Mes proches savent qu’il vaut mieux éviter de me parler le matin vu mon état de zombie autiste. Cette condition cadre souvent mal avec mon emploi d’enseignant, c’est pourquoi je passe en mode « bonne humeur à peine forcée » dès mon arrivée à l’école. Quel que soit mon moral, je joue donc chaque jour le dynamisme jovial devant des collégiens plus endormis qu’une marmotte narcoleptique congelée et empoisonnée au curare. Quand mon premier cours commence, le sommeil s’est généralement dissipé et je n’ai plus besoin de jouer la comédie.
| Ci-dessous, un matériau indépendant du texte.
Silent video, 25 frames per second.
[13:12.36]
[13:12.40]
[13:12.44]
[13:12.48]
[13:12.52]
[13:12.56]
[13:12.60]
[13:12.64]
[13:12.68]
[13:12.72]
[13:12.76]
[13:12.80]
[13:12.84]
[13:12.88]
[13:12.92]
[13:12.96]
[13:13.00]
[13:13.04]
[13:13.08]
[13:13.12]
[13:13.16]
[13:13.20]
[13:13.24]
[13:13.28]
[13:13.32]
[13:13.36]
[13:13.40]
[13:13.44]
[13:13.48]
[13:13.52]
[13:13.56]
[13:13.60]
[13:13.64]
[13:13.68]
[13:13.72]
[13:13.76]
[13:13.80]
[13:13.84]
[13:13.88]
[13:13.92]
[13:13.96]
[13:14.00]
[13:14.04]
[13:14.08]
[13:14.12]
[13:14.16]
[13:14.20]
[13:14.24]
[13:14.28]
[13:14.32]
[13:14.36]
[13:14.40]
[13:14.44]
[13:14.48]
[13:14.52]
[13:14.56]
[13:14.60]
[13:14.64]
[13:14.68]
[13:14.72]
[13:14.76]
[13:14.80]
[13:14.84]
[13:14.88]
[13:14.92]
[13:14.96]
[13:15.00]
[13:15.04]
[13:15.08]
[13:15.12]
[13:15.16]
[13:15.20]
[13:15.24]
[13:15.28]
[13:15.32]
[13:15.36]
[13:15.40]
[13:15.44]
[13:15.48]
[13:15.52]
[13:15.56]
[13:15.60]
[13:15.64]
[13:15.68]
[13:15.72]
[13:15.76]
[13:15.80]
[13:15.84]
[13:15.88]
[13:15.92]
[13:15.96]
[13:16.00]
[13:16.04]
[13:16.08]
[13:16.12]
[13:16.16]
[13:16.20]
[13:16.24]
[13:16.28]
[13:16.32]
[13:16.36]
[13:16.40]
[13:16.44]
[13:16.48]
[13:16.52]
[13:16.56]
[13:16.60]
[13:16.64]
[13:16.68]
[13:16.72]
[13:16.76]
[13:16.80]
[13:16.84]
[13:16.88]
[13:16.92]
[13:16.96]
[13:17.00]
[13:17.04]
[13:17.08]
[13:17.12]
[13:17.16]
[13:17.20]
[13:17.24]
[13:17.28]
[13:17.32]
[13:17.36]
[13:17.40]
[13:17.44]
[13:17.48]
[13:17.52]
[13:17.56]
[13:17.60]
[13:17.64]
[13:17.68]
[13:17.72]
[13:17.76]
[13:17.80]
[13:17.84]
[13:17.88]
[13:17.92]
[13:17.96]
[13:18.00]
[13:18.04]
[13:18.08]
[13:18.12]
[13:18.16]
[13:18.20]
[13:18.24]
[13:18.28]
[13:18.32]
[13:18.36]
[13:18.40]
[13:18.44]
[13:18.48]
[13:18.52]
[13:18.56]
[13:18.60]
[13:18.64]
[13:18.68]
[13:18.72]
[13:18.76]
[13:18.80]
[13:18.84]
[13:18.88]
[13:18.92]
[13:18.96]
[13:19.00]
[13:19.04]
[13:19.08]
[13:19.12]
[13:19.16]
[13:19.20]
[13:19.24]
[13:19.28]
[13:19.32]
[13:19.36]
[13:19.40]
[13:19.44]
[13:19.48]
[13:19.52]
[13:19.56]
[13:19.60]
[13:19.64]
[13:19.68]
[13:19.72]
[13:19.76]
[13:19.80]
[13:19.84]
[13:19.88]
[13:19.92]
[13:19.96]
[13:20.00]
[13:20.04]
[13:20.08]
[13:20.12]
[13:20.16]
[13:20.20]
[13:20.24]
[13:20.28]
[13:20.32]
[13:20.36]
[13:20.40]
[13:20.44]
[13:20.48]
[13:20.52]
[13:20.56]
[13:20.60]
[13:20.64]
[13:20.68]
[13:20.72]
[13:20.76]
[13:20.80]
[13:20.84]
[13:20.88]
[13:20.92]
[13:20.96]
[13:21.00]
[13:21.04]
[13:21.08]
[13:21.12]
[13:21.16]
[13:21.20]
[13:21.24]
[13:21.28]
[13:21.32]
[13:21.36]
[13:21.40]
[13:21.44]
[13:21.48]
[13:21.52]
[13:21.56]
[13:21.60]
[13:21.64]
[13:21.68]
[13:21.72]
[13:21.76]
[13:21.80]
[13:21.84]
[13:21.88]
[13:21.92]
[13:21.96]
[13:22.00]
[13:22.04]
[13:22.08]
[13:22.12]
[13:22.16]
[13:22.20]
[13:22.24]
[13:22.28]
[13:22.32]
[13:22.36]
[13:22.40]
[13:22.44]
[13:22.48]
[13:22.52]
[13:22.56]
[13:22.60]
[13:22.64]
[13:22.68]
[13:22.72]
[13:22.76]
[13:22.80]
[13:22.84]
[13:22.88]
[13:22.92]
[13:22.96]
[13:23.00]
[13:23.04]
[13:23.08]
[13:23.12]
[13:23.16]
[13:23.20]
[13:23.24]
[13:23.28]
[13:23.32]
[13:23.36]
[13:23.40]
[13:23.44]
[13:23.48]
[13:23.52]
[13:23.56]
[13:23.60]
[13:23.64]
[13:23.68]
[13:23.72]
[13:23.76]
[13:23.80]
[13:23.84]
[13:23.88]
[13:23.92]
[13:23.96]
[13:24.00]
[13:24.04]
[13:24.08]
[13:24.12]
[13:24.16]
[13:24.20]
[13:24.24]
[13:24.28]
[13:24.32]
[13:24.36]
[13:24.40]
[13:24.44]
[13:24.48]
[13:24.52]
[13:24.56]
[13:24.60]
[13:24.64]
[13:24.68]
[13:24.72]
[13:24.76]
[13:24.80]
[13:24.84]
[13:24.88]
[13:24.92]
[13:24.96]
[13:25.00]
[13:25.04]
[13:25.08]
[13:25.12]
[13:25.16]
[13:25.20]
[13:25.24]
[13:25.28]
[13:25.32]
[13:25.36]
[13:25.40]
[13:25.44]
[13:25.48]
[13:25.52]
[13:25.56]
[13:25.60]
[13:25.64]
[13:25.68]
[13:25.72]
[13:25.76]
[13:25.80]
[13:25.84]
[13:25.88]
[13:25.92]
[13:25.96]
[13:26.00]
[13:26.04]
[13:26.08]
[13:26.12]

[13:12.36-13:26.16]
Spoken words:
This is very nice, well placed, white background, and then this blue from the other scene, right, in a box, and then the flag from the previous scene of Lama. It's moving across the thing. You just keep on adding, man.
N’ayant pourtant pas ingurgité une goutte d’alcool la veille,je débutai cette journée avec des symptômes similaires à la gueule de bois. Dur de reprendre le rythme après une semaine de congés, surtout quand il tombe des cordes. Il me fut donc plus difficile que d’habitude de me comporter comme le gai luron de service.
- Bonjour Ludo sensei.
- ‘jour.
A 15h, je me rendis à ma deuxième école pour la première fois. J’y commencerai dans deux semaines et elle se situe à quinze minutes de vélocipède d'une gare près de laquelle est stationné le deux roue que l'on a bien voulu me prêter. En pleine forme à cette période de la journée et décidé à étrenner la route qui me sépare de ce collège, je bravai les trombes d’eau pour arriver au meeting prévu avec le vice-principal, le haut des cuisses (vélo oblige) complètement trempé.
- Ah bonjour ! Ben il pleut dites donc.
- ‘jour.
De retour chez moi, je tombai comme une masse sur mon futon pour un roupillon salvateur de trois heures. Et là je viens de me réveiller voyez-vous. La photo montre le jardin qui se situe entre la salle des profs et le bâtiment des élèves (de ma première école) que je dois donc traverser chaque jour, quand il fait beau.